Se hallaba entonces a cierta distancia de mí y volvía a respirar con dificultad, mostrando su contrariedad, aunque ahora sin enojo, por haber sido aprisionado contra su voluntad. Una vez más, como antes, miró hacia afuera como si, de todo lo que hasta el momento lo había sostenido, no quedara sino una ansiedad inenarrable.
—¡Oh, sí! —respondió, no obstante—. Debieron haberlo repetido. A quienes les gustaban —añadió.
De cualquier manera, allí había mucho menos de lo que yo había esperado, por lo que insistí.
—Y, esas cosas, ¿llegaron a oídos de…?
—¿De los maestros? Sí, así fue —respondió sencillamente—. Pero yo no sabía que ellos las hubieran dicho.
—¿Los maestros? No, no lo hicieron… Nunca dijeron nada al respecto. Por eso te estoy preguntando a ti.
Volvió nuevamente hacia mí su hermosa carita enfebrecida.
—Sí, eran cosas demasiado malas.
—¿Demasiado malas?
—Las que decía yo a veces. No era posible escribirlas a la familia.
No puedo describir el exquisito pathos de contradicción que presentaban aquel discurso y aquel orador; sólo sé que un instante después me oí decir vigorosamente:
—¡Qué soberana tontería! —para, un instante después, preguntar con voz más humilde—: ¿Qué eran esas cosas?
Mi tono, vigoroso y duro, se dirigía a su juez, a su ejecutor; sin embargo, hizo que la odiosa presencia volviera a mostrarse en la ventana; la lívida cara de una condenación. Convencida neciamente de lo absoluto de mi victoria, decidí volver a la batalla, pero lo desmedido de mis movimientos sólo lograría acelerar el desastre final. Advertí, en medio de mi acción, que el niño había dejado de ver, y que, aunque la ventana estaba frente a sus ojos, él ya sólo podía adivinar. Dejé entonces que la llama de mi impulso se elevara para convertir la crisis de su derrota en la auténtica prueba de su liberación:
—¡Basta! ¡Basta! ¡Basta! Todo lo que intentes será inútil —grité al visitante.

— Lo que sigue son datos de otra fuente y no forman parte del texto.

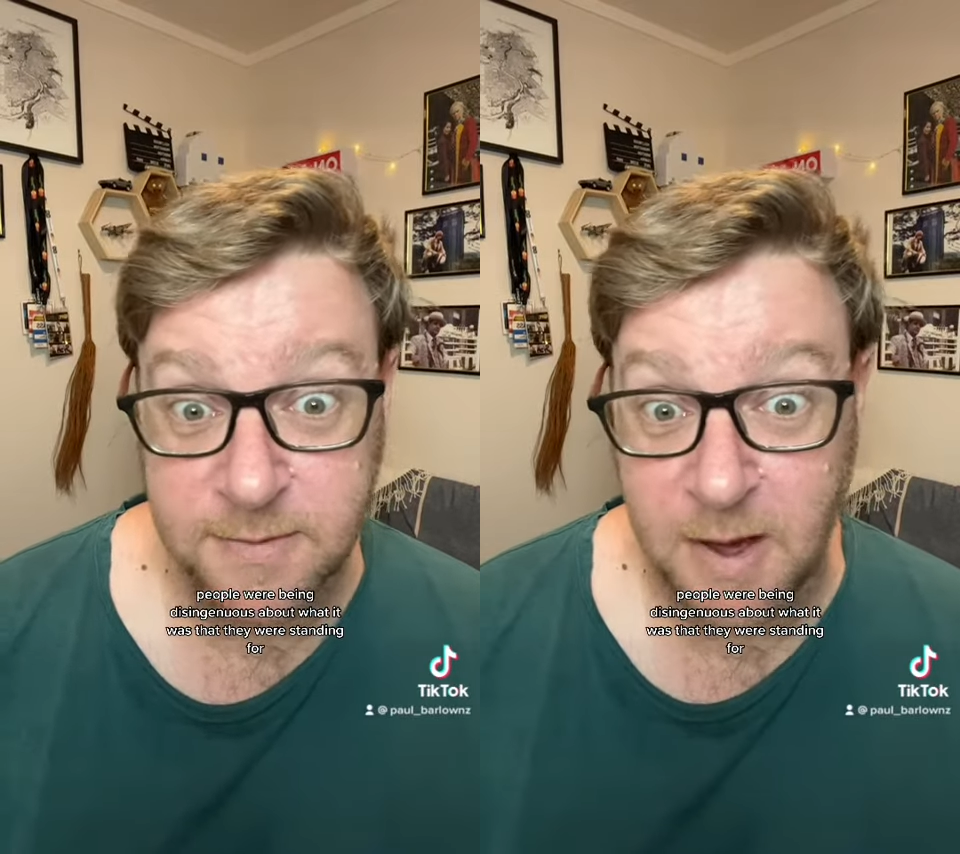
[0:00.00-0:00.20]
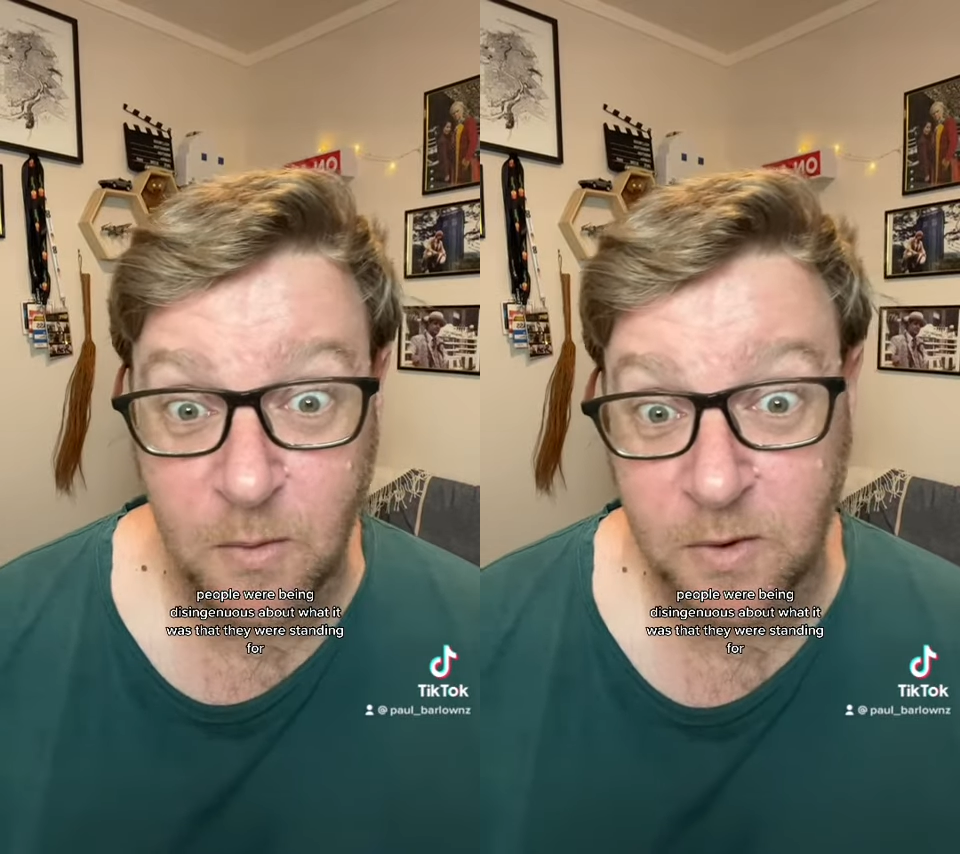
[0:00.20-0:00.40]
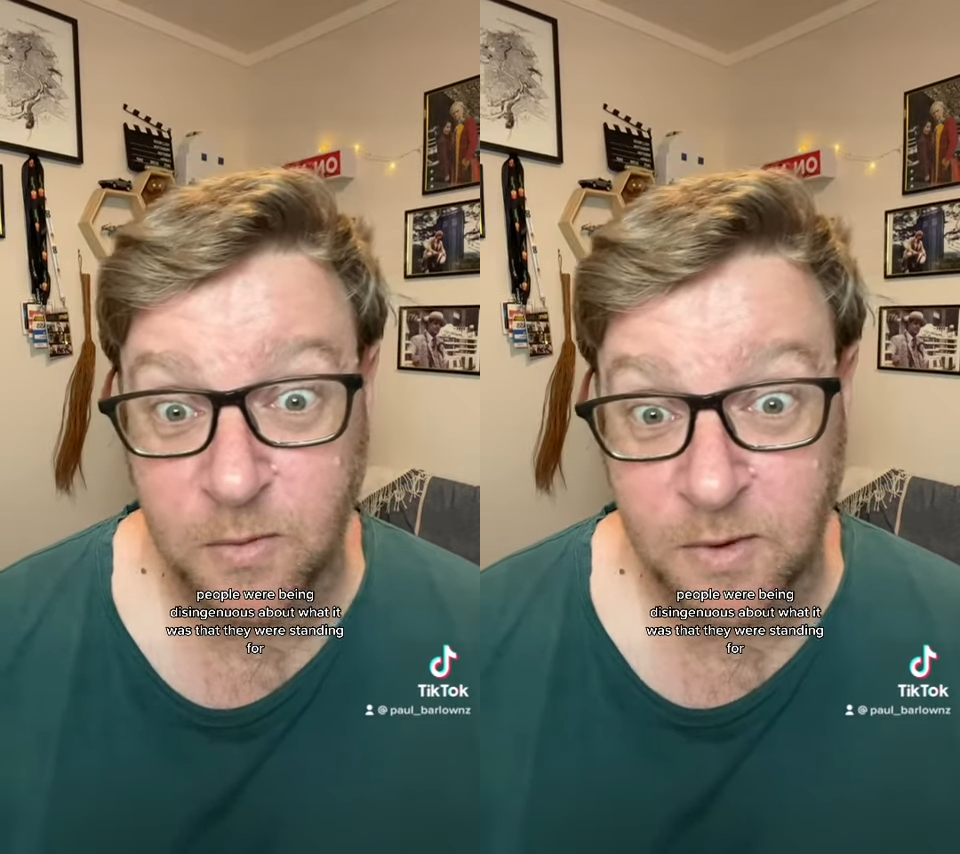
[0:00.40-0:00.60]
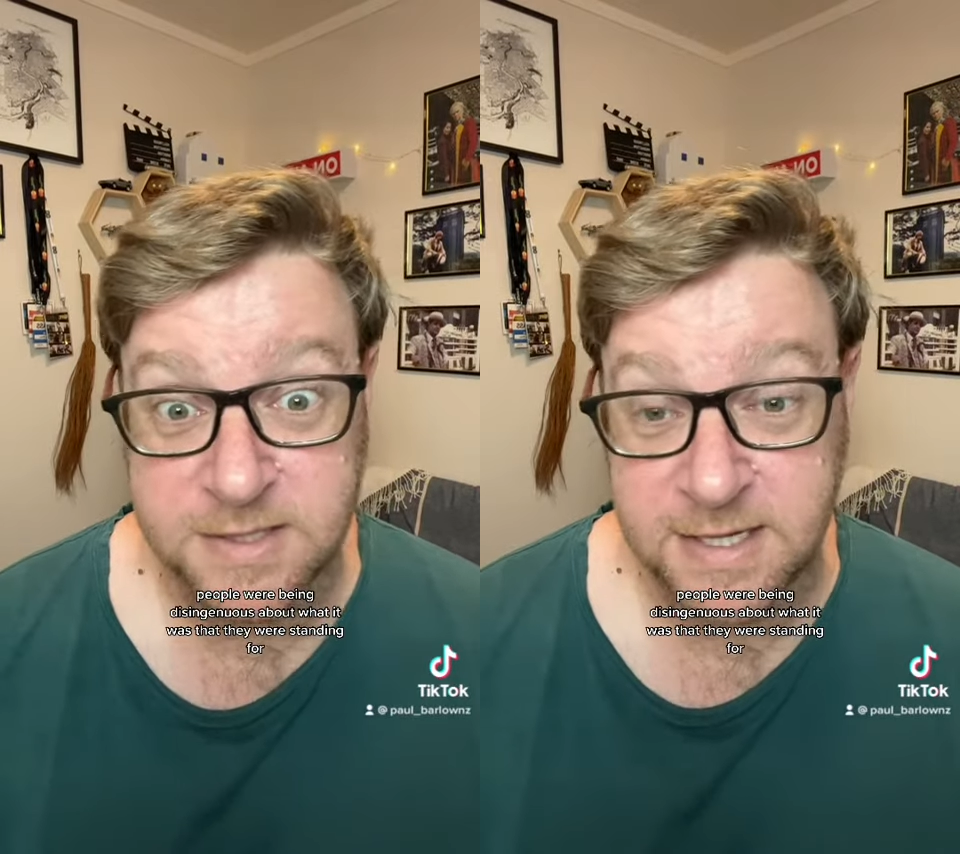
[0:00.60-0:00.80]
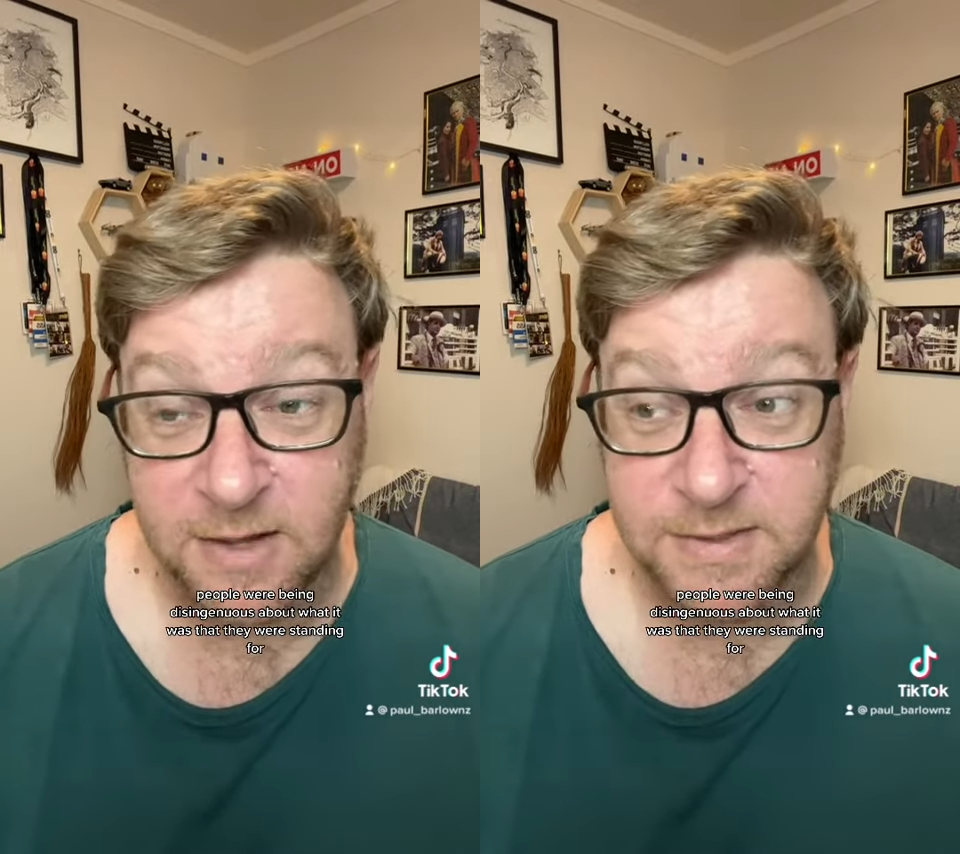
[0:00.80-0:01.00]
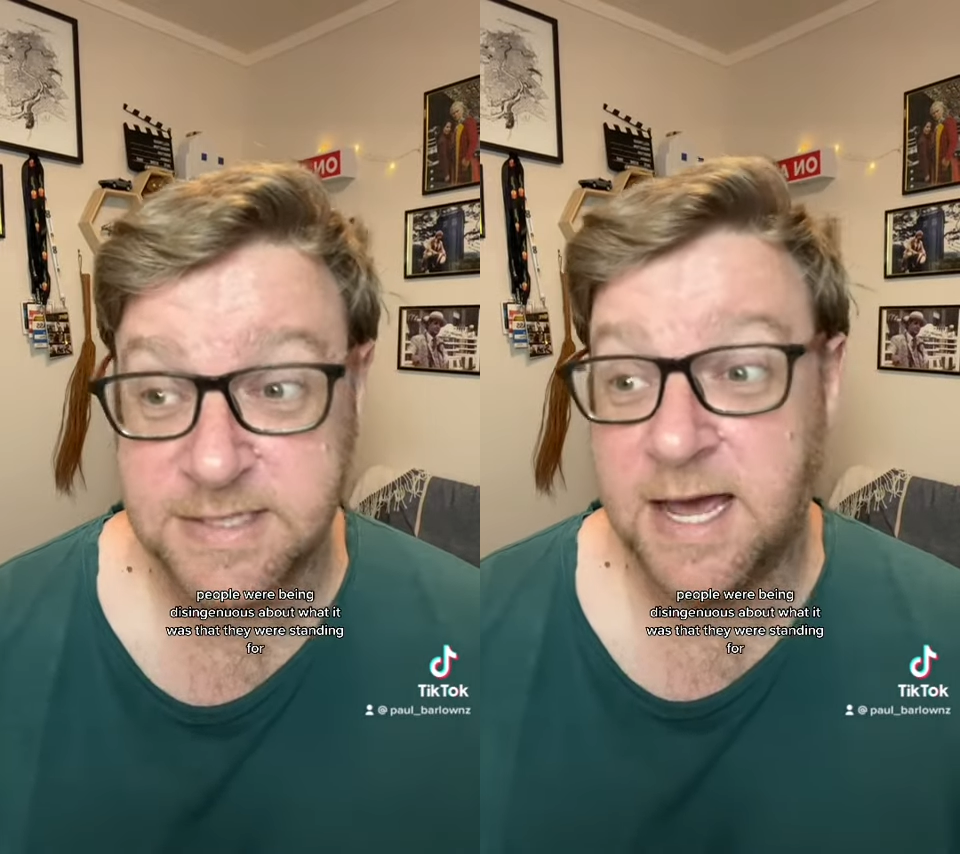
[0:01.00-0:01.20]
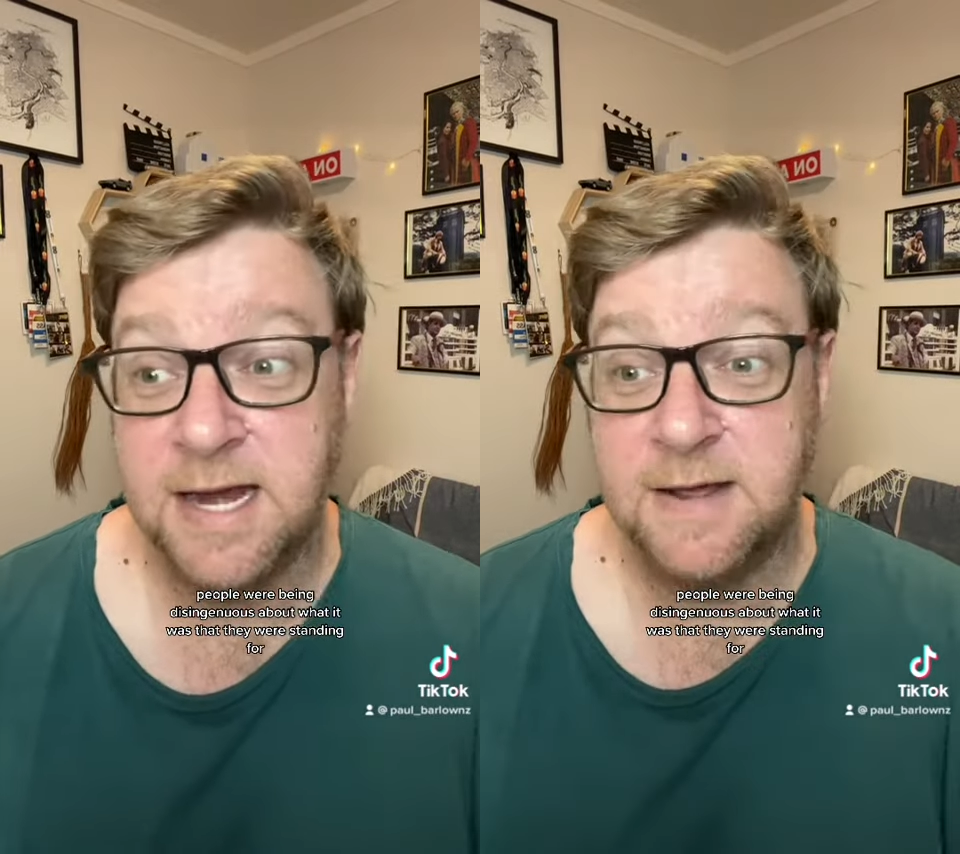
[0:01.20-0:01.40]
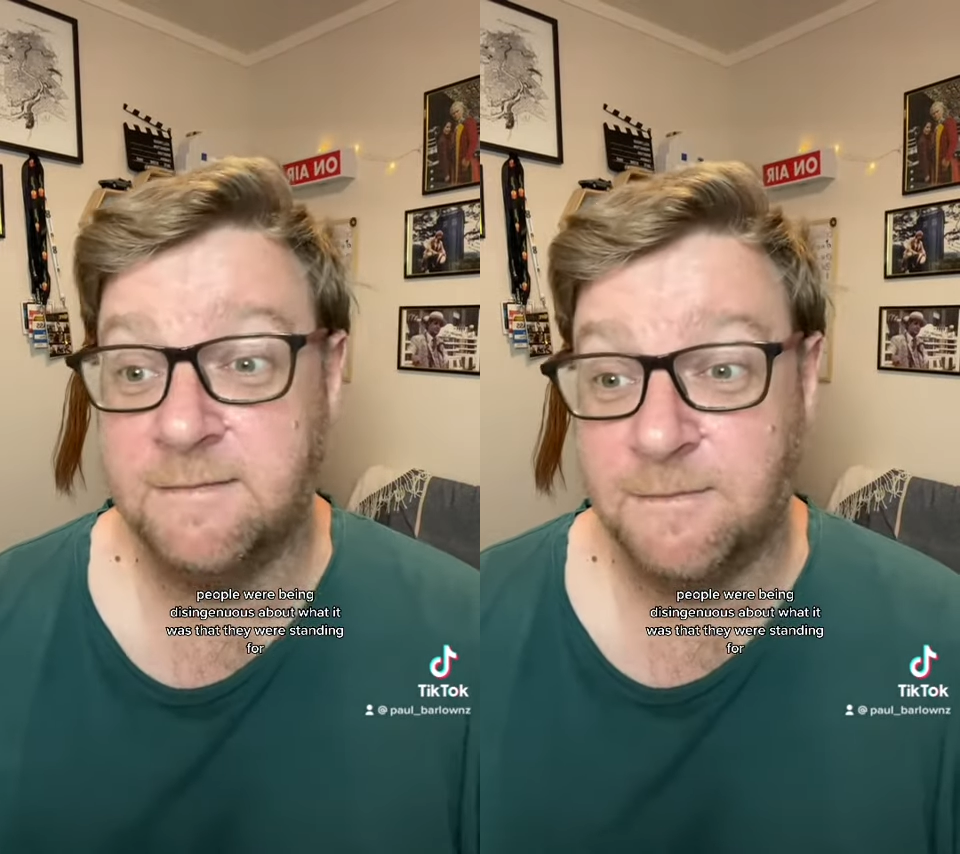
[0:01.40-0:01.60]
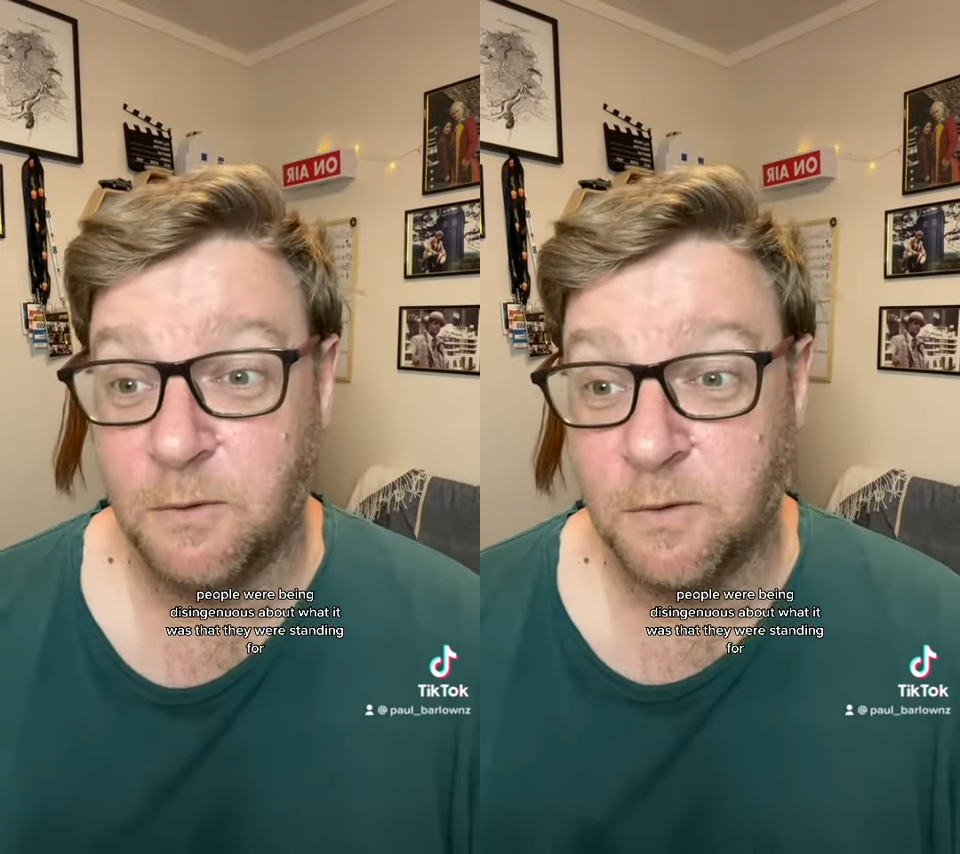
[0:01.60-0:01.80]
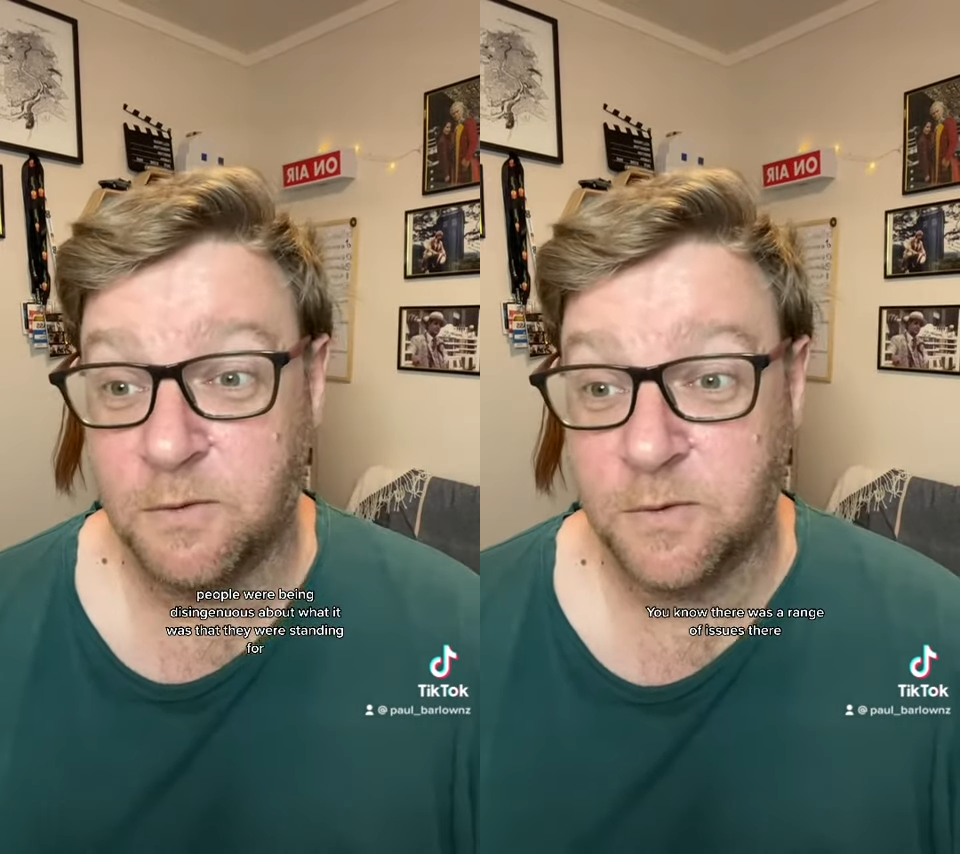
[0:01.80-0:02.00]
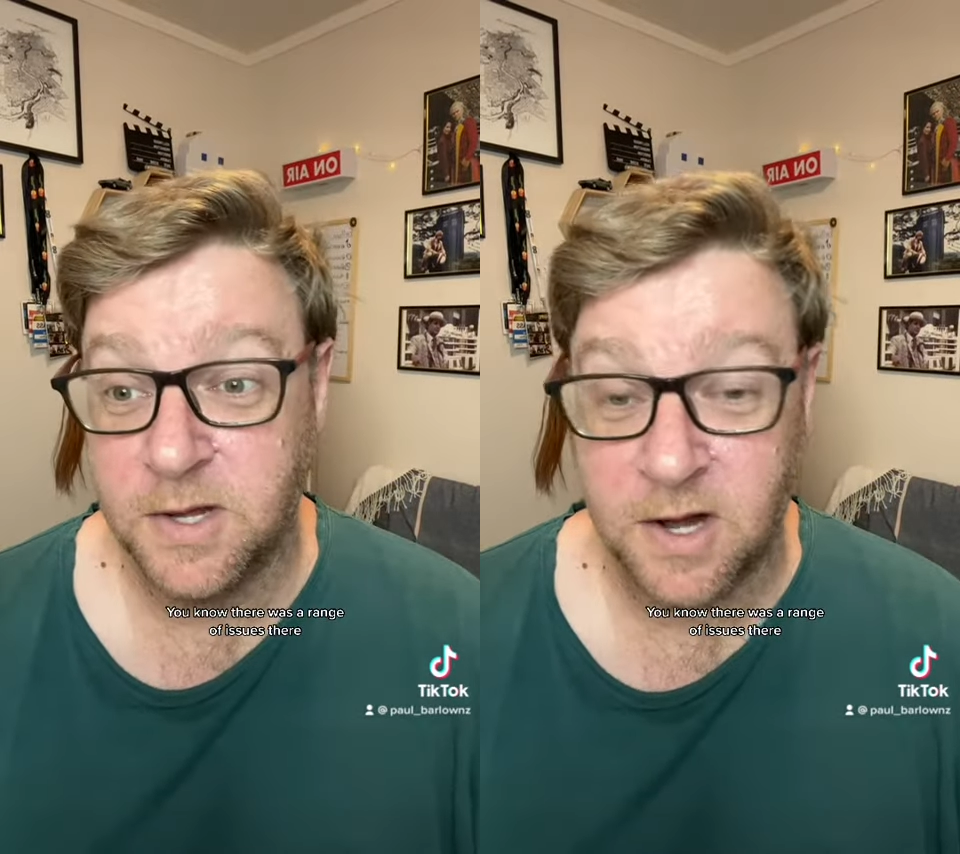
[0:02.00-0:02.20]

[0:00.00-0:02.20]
about what it was that they were standing for.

—¿Está ella aquí? —jadeó Miles, mientras seguía con ojos ciegos la dirección de mis palabras.
Luego, como su extraño ella me llamó la atención, comencé a mofarme.

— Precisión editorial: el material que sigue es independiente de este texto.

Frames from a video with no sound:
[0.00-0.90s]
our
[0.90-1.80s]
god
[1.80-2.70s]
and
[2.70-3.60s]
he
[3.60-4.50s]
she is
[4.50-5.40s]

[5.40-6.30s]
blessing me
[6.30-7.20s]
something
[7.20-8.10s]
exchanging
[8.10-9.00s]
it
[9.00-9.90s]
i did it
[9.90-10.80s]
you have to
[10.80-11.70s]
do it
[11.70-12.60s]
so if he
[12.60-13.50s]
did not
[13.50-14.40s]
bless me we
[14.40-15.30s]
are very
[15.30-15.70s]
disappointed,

—¿La señorita Jessel? ¿La señorita Jessel?
Y él, con repentina furia, me dio la espalda.
Yo había quedado estupefacta ante su suposición; pensé que aludía a lo que había ocurrido con Flora, y eso sólo me llevó a desear demostrarle que se trataba de algo mejor.
—¡No es la señorita Jessel! Mira: está en la ventana… exactamente frente a nosotros. ¡Mira allí… a ese desalmado, por última vez!
Ante eso, después de un segundo en que su cabeza hizo los movimientos de un sabueso que olfateara una pista y dando luego un frenético salto como en busca de aire y luz, se situó ante mí, lívido de rabia, atónito, mirando vanamente en torno a la habitación, sin poder ver la aparición, que yo sentía llenar el cuarto como el aroma de un veneno.
—¿Es él?
Estaba tan decidida a reunir todas las pruebas, que me volví de hielo para desafiarlo.
—¿A quién te refieres?
—¡A Peter Quint… malvada! —miró a su alrededor con su hermoso rostro contraído en una muda súplica—. ¿Dónde?
Me parece oír todavía aquellas palabras, con las que se había rendido; eran el supremo tributo a mi devoción.
—¿Qué importa ahora, querido? Ya no tendrá ninguna importancia. Estás conmigo —me volví hacia la bestia y dije—: En cambio, él te ha perdido para siempre —luego, como una demostración suprema de mi obra, añadí—: ¡Allí, allí!
Pero él había vuelto ya a la ventana, y miró una y otra vez sin ver absolutamente nada. La impresión de aquella pérdida de la que yo me sentía tan orgullosa, le hizo proferir un grito igual al de una criatura que se lanzara al abismo, y el ademán con que lo acogí fue el necesario para salvarlo de la caída. Lo cogí, sí, y es fácil imaginar con qué pasión; pero al cabo de un minuto comencé a darme cuenta de lo que en realidad tenía entre mis brazos. Estábamos solos, el día era apacible, y su pequeño corazón, desposeído, había dejado de latir.